Roles of Polo-like kinase 3 in suppressing tumor angiogenesis

Abstract

Angiogenesis is essential for promoting growth and metastasis of solid tumors by ensuring blood supply to the tumor mass. Targeting angiogenesis is therefore an attractive approach to therapeutic intervention of cancer. Tumor angiogenesis is a process that is controlled by a complex network of molecular components including sensors, signaling transducers, and effectors, leading to cellular responses under hypoxic conditions. Positioned at the center of this network are the hypoxia-inducible factors (HIFs). HIF-1 is a major transcription factor that consists of two subunits, HIF-1α and HIF-1β. It mediates transcription of a spectrum of gene targets whose products are essential for mounting hypoxic responses. HIF-1α protein level is very low in the normoxic condition but is rapidly elevated under hypoxia. This dramatic change in the cellular HIF-1α level is primarily regulated through the proteosome-mediated degradation process. In the past few years, scientific progress has clearly demonstrated that HIF-1α phosphorylation is mediated by several families of protein kinases including GSK3β and ERKs both of which play crucial roles in the regulation of HIF-1α stability. Recent research progress has identified that Polo-like kinase 3 (Plk3) phosphorylates HIF-1α at two previously unidentified serine residues and that the Plk3-mediated phosphorylation of these residues results in destabilization of HIF-1α. Plk3 has also recently been found to phosphorylate and stabilize PTEN phosphatase, a known regulator of HIF-1α and tumor angiogenesis. Given the success of targeting protein kinases and tumor angiogenesis in anti-cancer therapies, Plk3 could be a potential molecular target for the development of novel and effective therapeutic agents for cancer treatment.

Figure 1

Domain structures of human Plks. All Plks have a highly conserved kinase domain and a polo box domain (PBD). Plk 1-3 and 5 have two polo boxes (PB) while Plk4 has one discernable PB. Human Plk5 has a truncated kinase domain.

Figure 2

Known functions of Plk3. Plk3 regulates a number of cellular activities by modulating a wide array of cellular components. Arrows indicate activation, T bars indicate inhibition.

Figure 3

Plk3 expression in selected human tumors. Immunohistochemistry was performed on paraffin sections of indicated human tumor and corresponding normal tissue samples using the Plk3 antibody. IgGs were used as control.

Figure 4

Plk3 mRNA and protein expression in selected human melanoma cell lines and tissue samples. A. Real-time PCR was performed on RNA samples from normal melanocytes and selected human melanoma cell lines with DNA primers for Plk3. B. Western blot was performed on normal melanocytes and selected human melanoma cell lines with Plk3 and β-actin antibodies.
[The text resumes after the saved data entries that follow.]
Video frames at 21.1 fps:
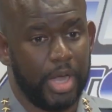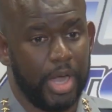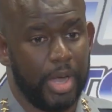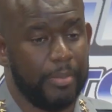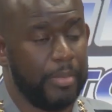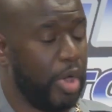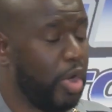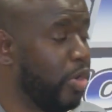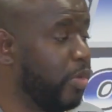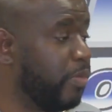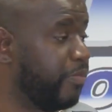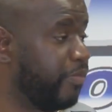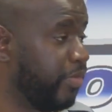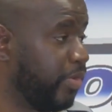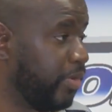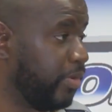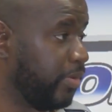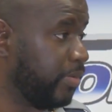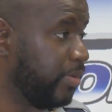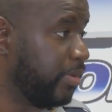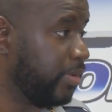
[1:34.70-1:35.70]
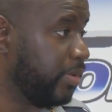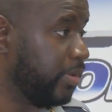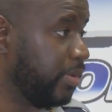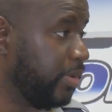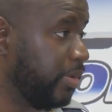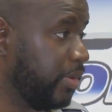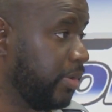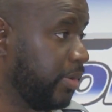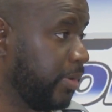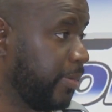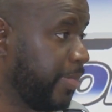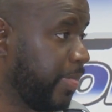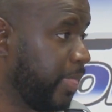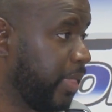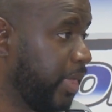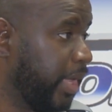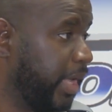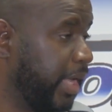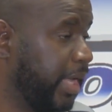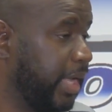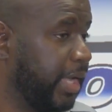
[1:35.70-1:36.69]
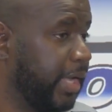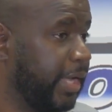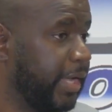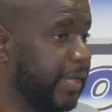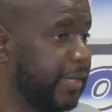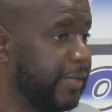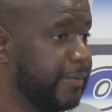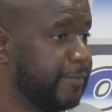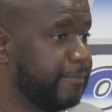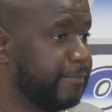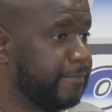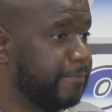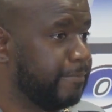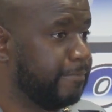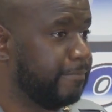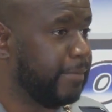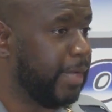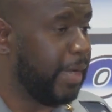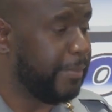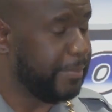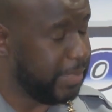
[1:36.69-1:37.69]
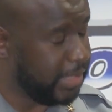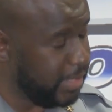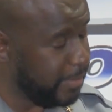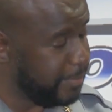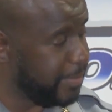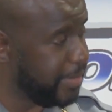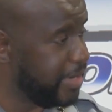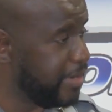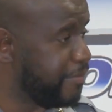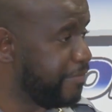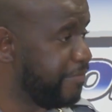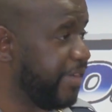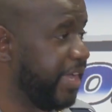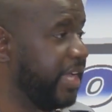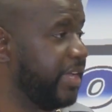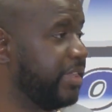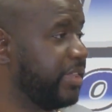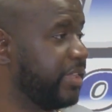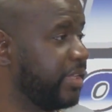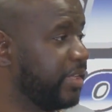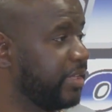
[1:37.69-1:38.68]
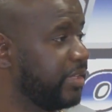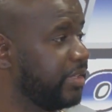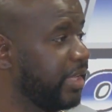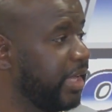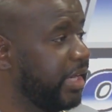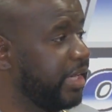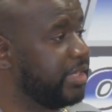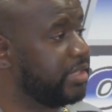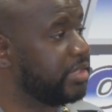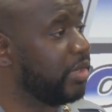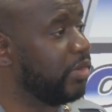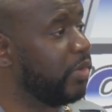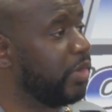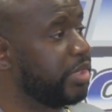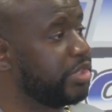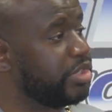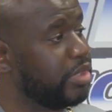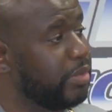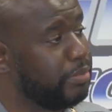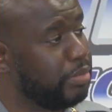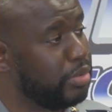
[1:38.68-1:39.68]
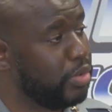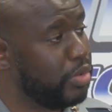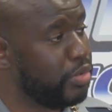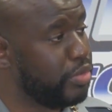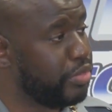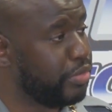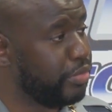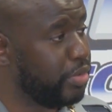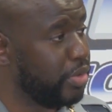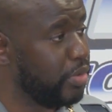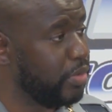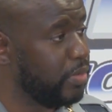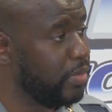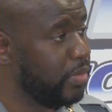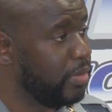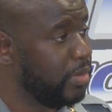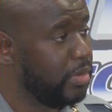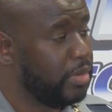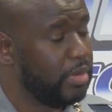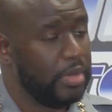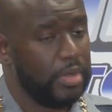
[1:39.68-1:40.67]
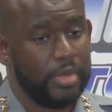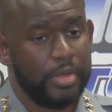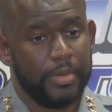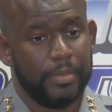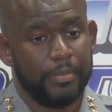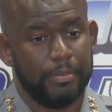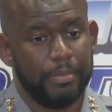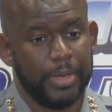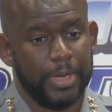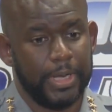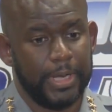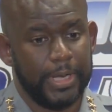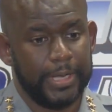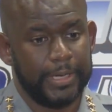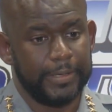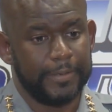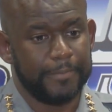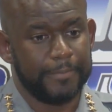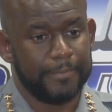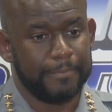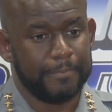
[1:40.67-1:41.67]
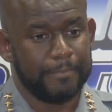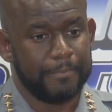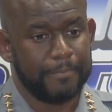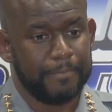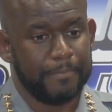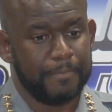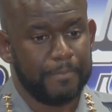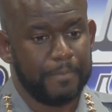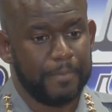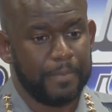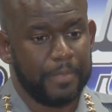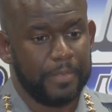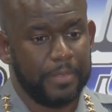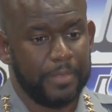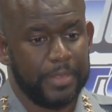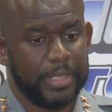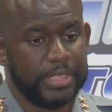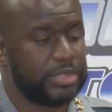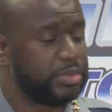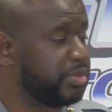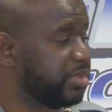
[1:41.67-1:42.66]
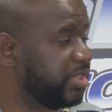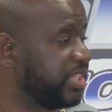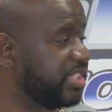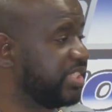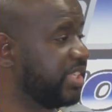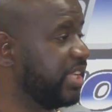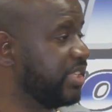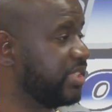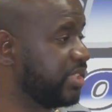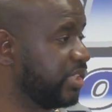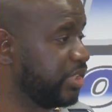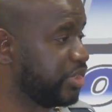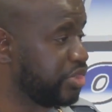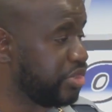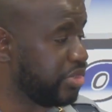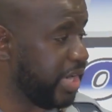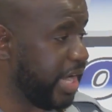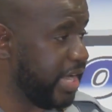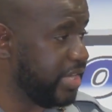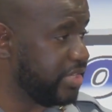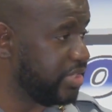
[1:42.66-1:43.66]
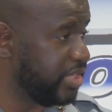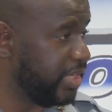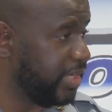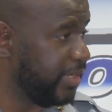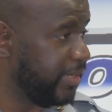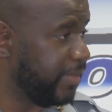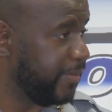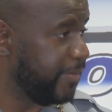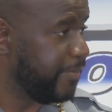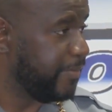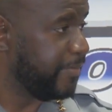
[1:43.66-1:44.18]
I'm hopeful and I'm keeping the faith that he's going to pull through, but this was a senseless tragedy.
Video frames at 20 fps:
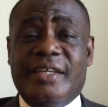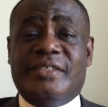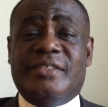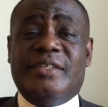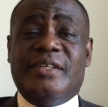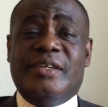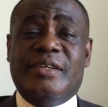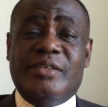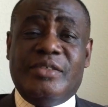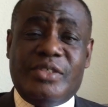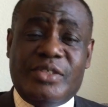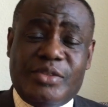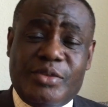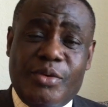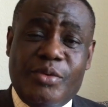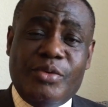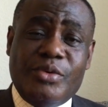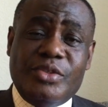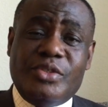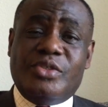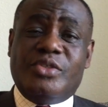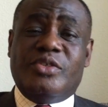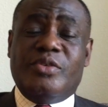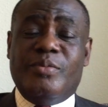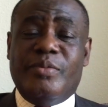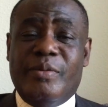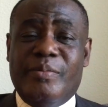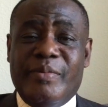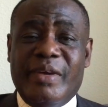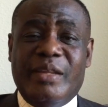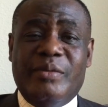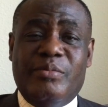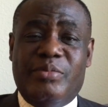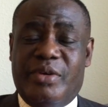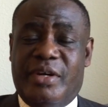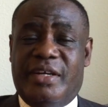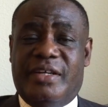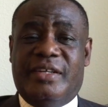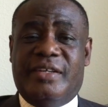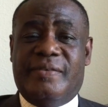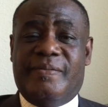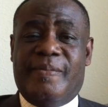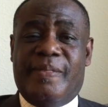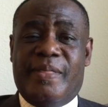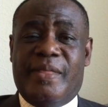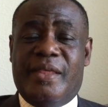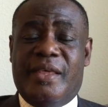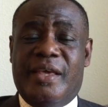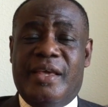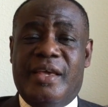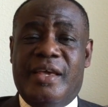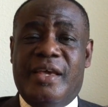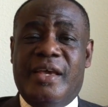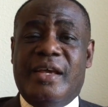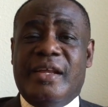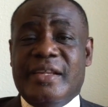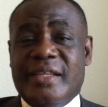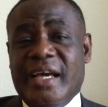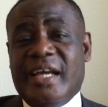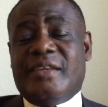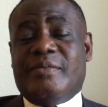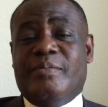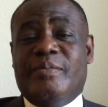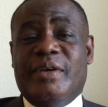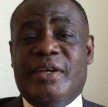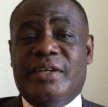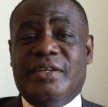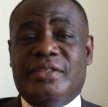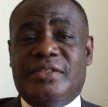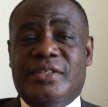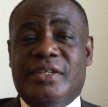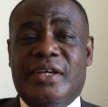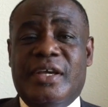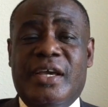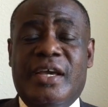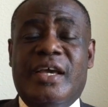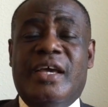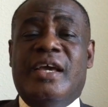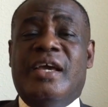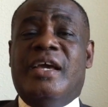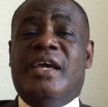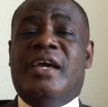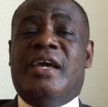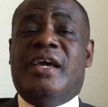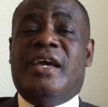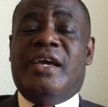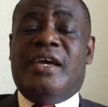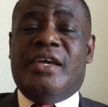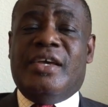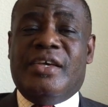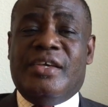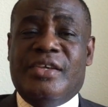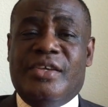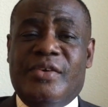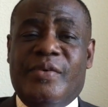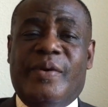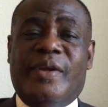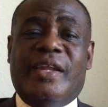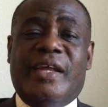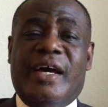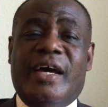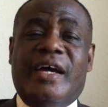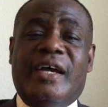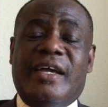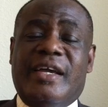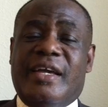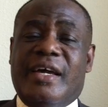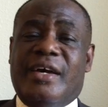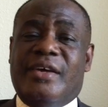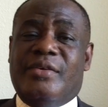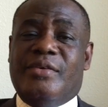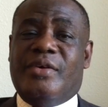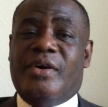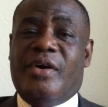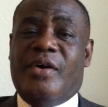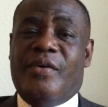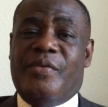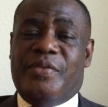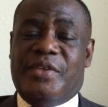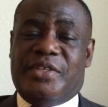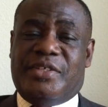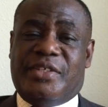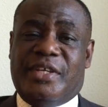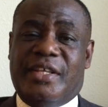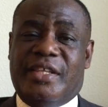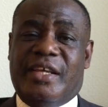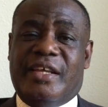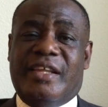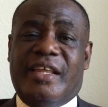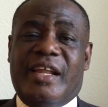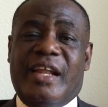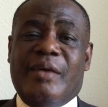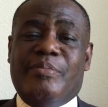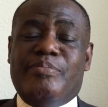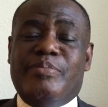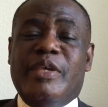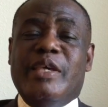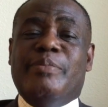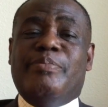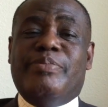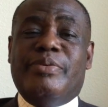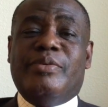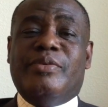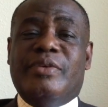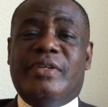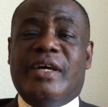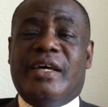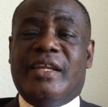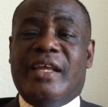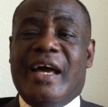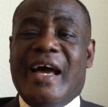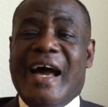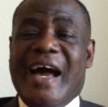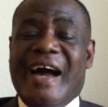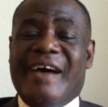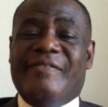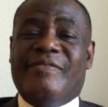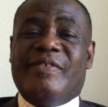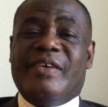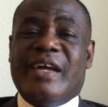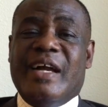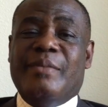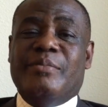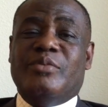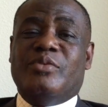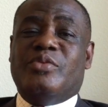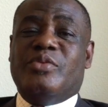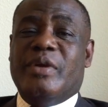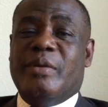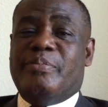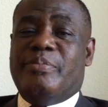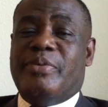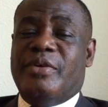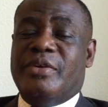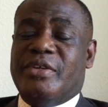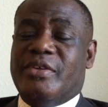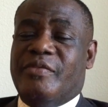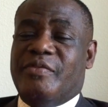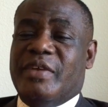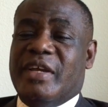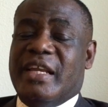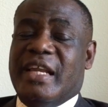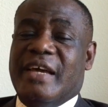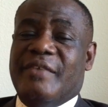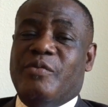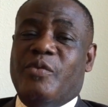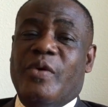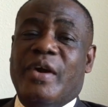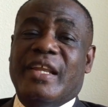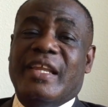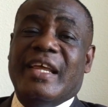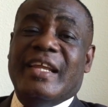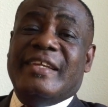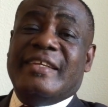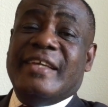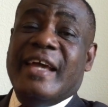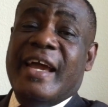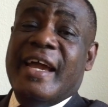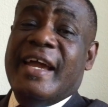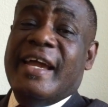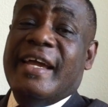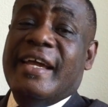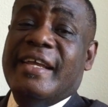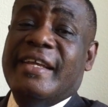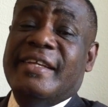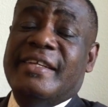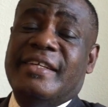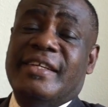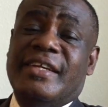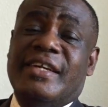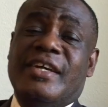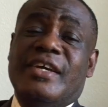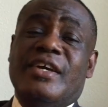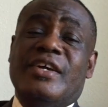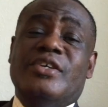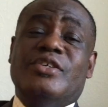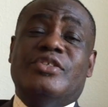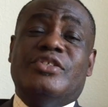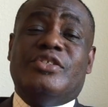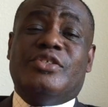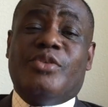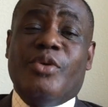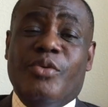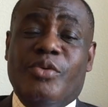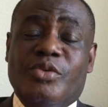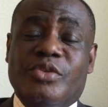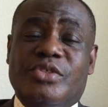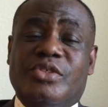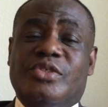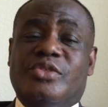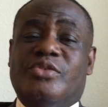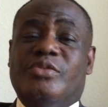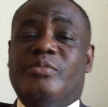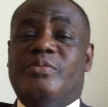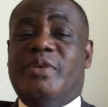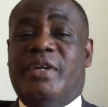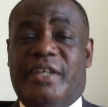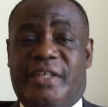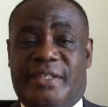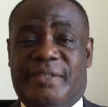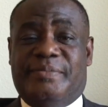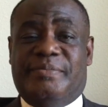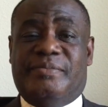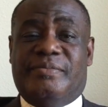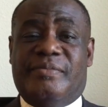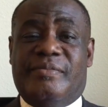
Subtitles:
these stones to be made bread. That means you and I got to understand that there are people that have come to a point of their life where they turn stones to bread.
C. Immunohistochemistry was performed on paraffin sections of human melanoma specimens and corresponding normal skin tissues using the Plk3 antibody.

Figure 5

Domain structure of human HIF-1α, showing Plk3 phosphorylation sites. Human HIF-1α contains a basic helix-loop-helix domain (bHLH), a PAS domain, an oxygen-dependent degradation domain (ODDD), an N-terminal transactivation domain (N-TAD), and a C-terminal transactivation domain (C-TAD). The hydroxylation sites (P402, P564, and N803) are indicated. The Plk3 phosphorylation sites (S576, S657) are bolded. NES: nuclear exporting signal. NLS: nuclear localization signal.

Figure 6

Domain structure of human PTEN, showing Plk3 phosphorylation sites. Human PTEN contains an N-terminal phosphatase domain, a C-terminal C2 domain, and a PDZ binding domain. Major phosphorylation sites at the C-terminal region are indicated. Plk3 phosphorylation sites are bolded.

Figure 7

Proposed model for Plk3 regulation of HIF-1α. Plk3 directly phosphorylates HIF-1α and facilitates its degradation. Plk3 also phosphorylates PTEN and stabilizes it, thereby increasing overall PTEN activity. PTEN inhibits the PI3K pathway and leads to activation of GSK3β, which phosphorylates and destabilize HIF-1α. Inhibition of HIF-1α by Plk3 through direct and indirect mechanisms results in reduced tumor angiogenesis.